Task
Output the data verbatim, minus the images.

Data for the task
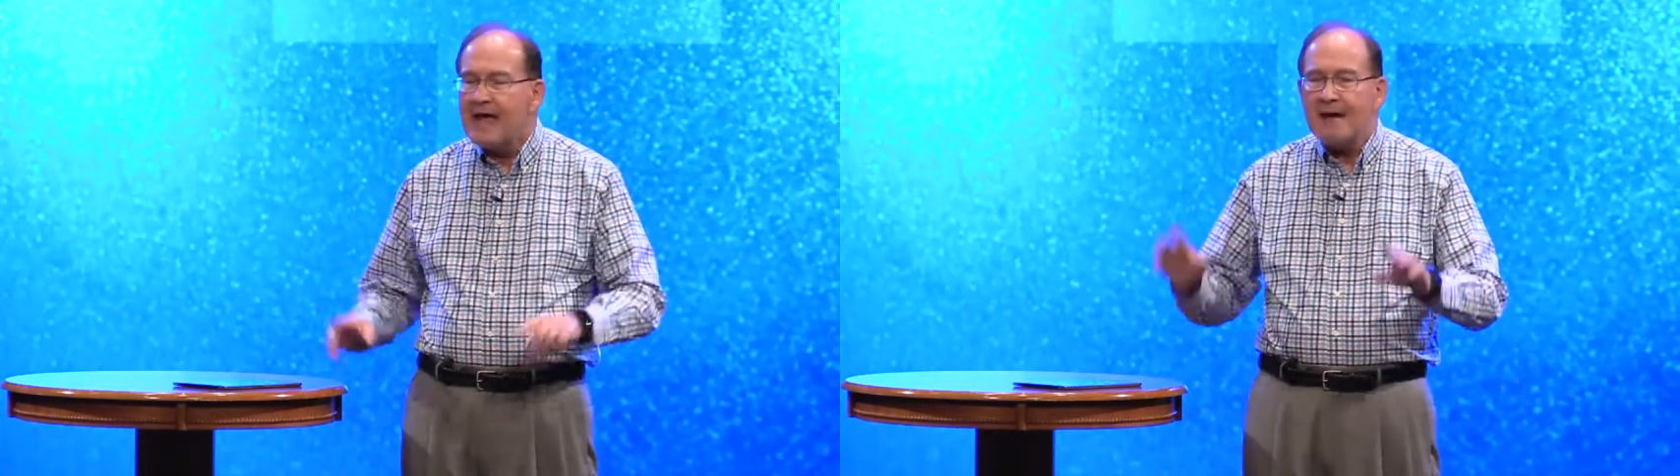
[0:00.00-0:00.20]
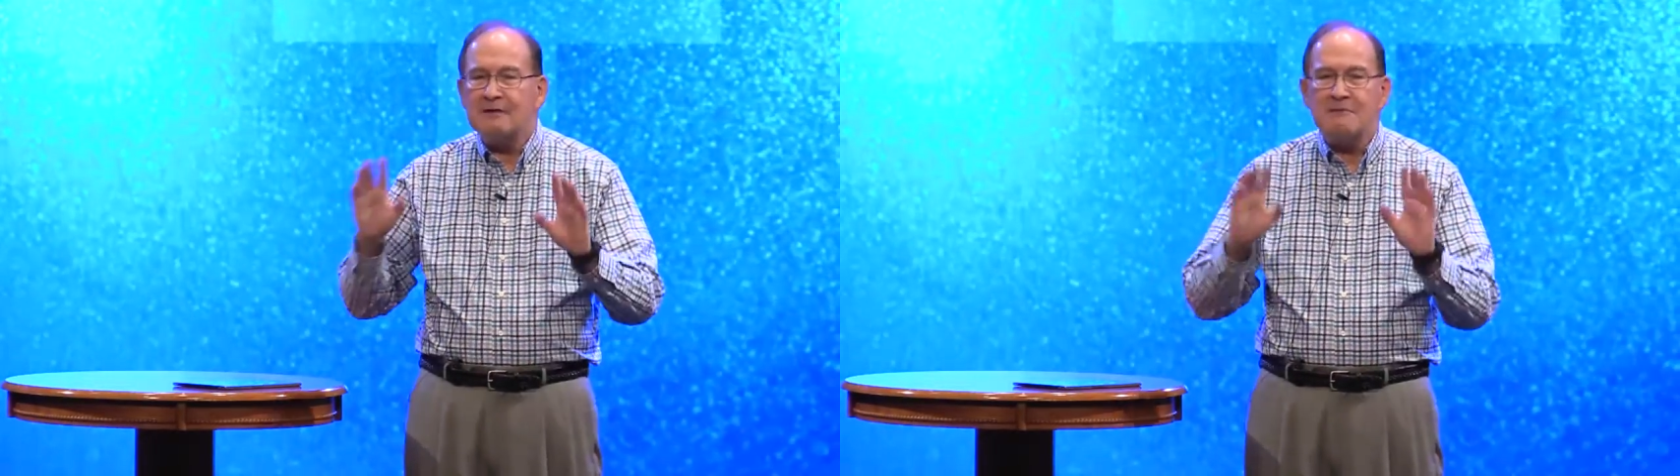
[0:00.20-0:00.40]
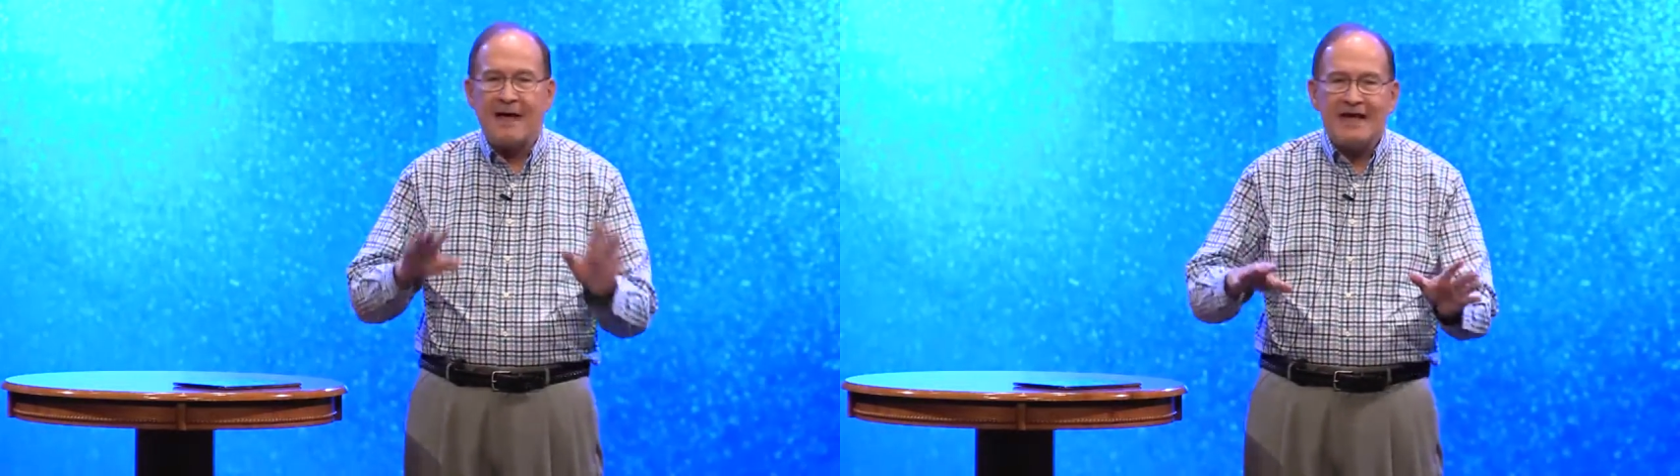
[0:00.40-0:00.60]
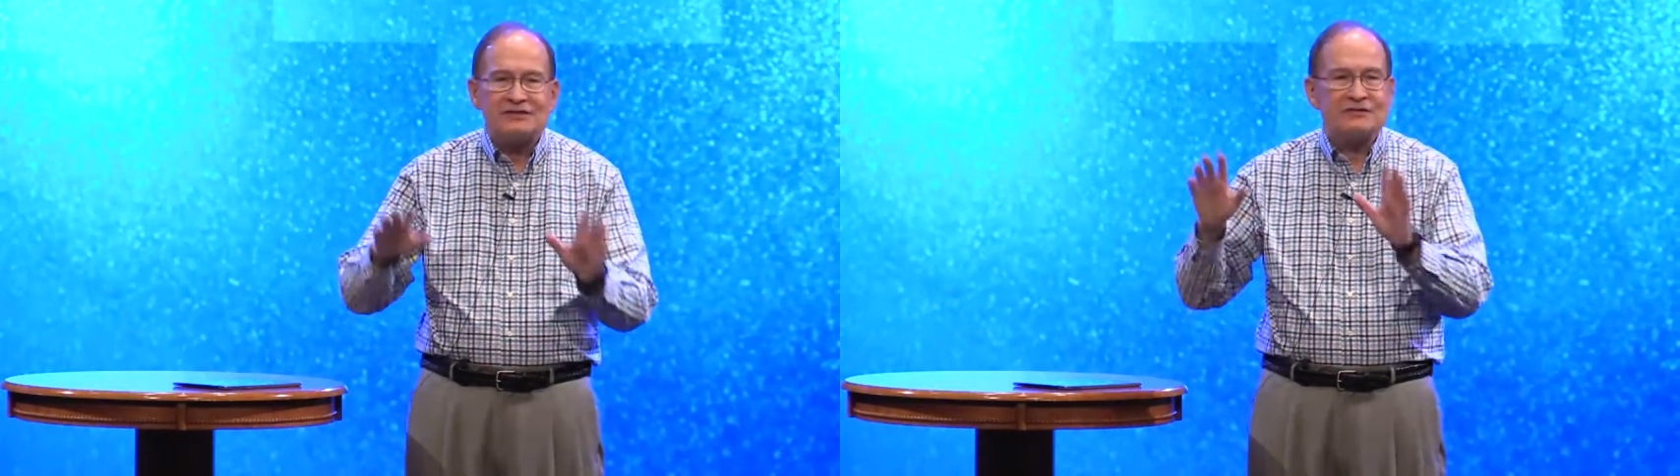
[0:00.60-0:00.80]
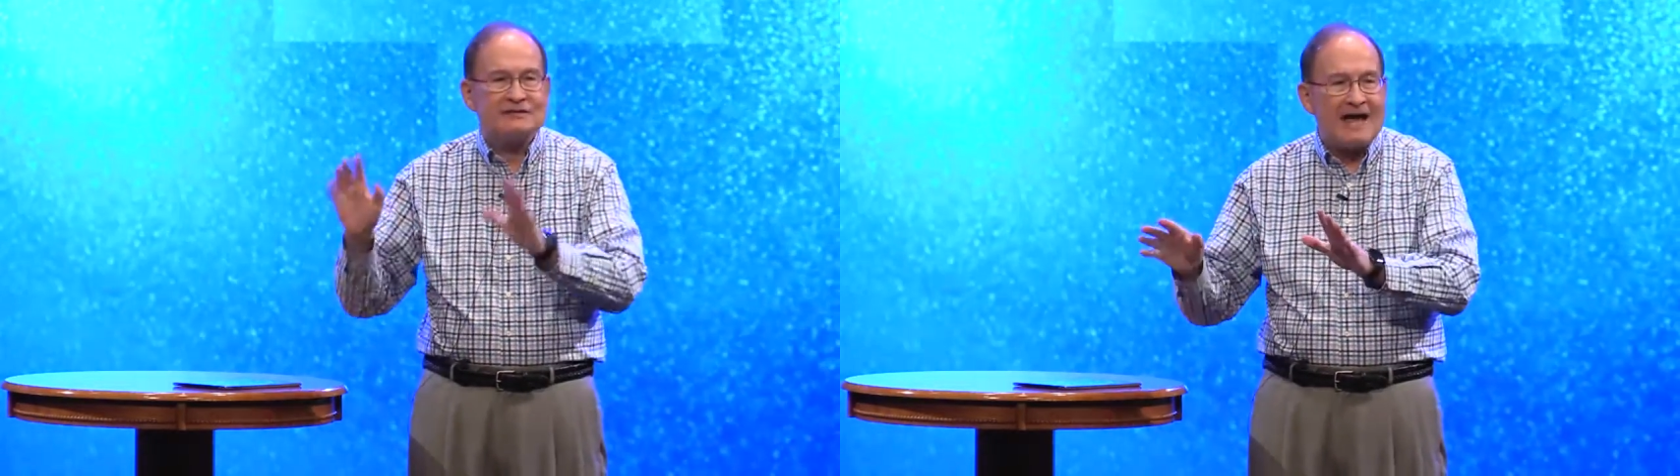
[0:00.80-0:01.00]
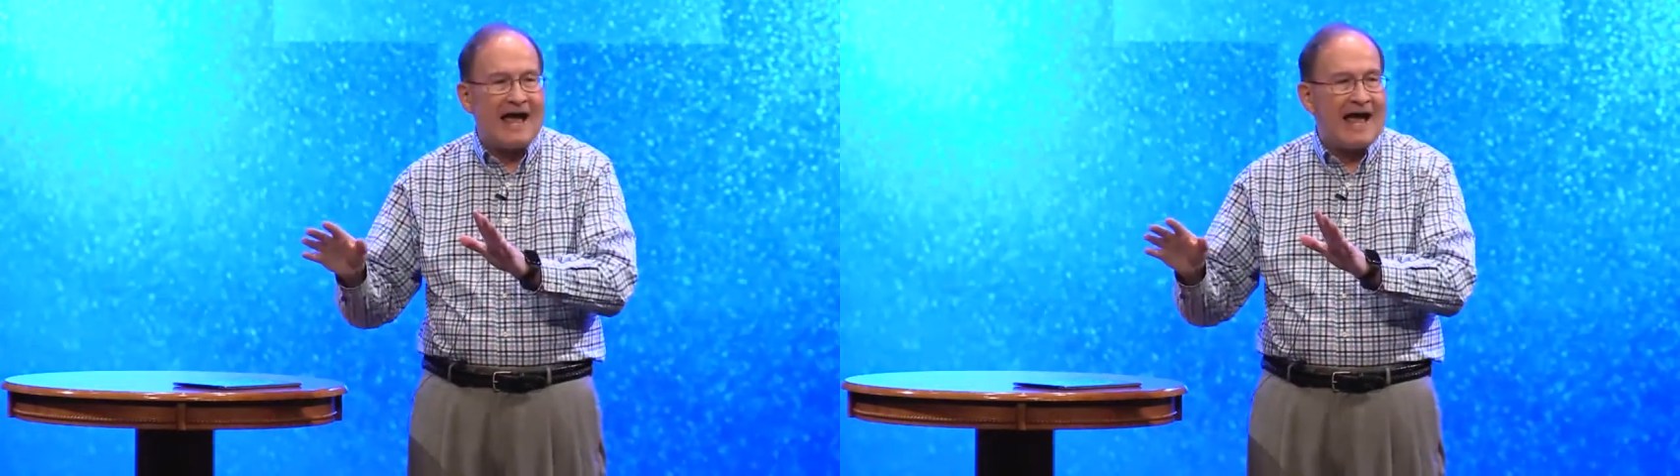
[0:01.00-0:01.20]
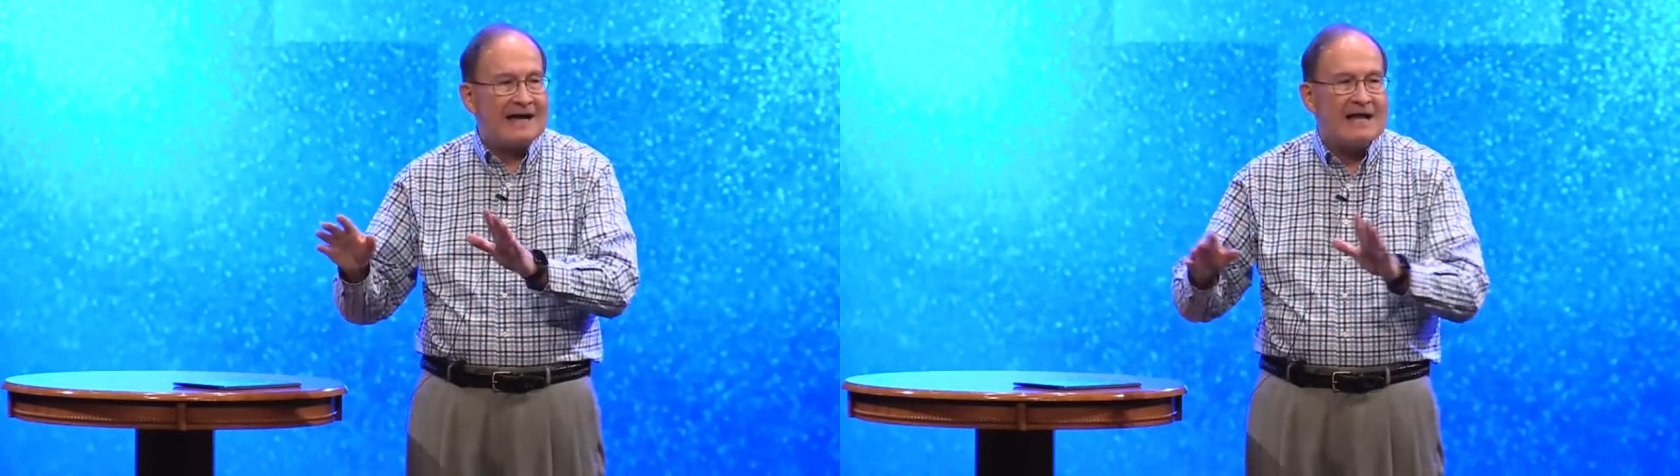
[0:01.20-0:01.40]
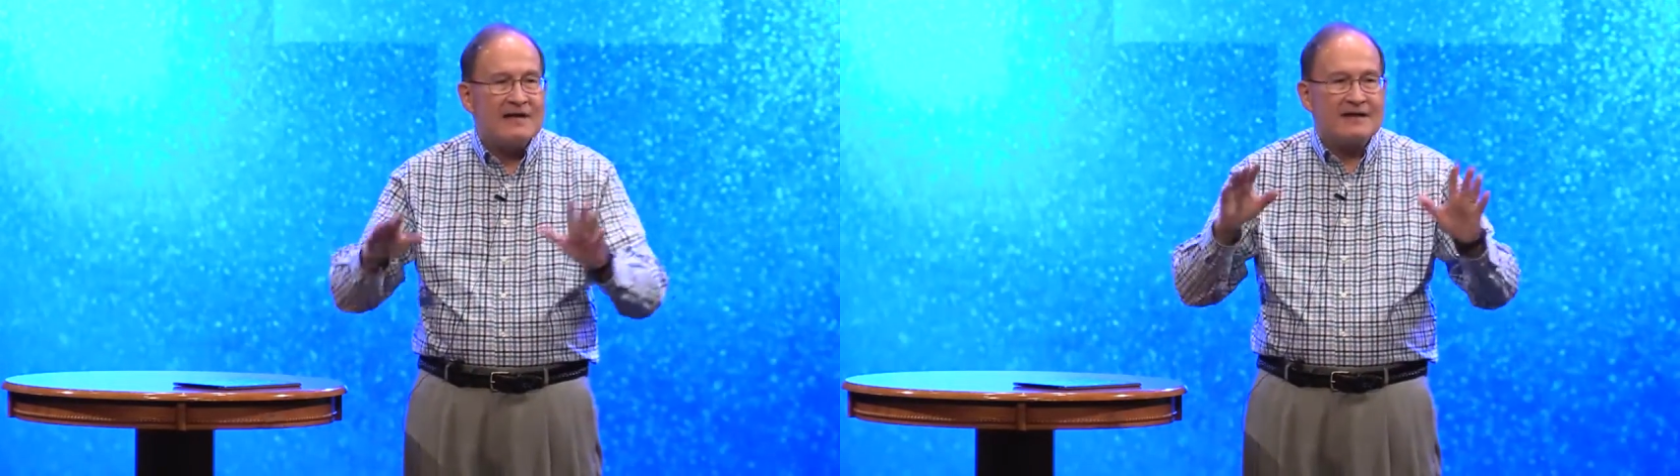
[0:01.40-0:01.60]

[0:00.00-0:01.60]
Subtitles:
And when the master died,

Finished exercise
[0:00.00-0:00.20]
[0:00.20-0:00.40]
[0:00.40-0:00.60]
[0:00.60-0:00.80]
[0:00.80-0:01.00]
[0:01.00-0:01.20]
[0:01.20-0:01.40]
[0:01.40-0:01.60]

[0:00.00-0:01.60]
Subtitles:
And when the master died,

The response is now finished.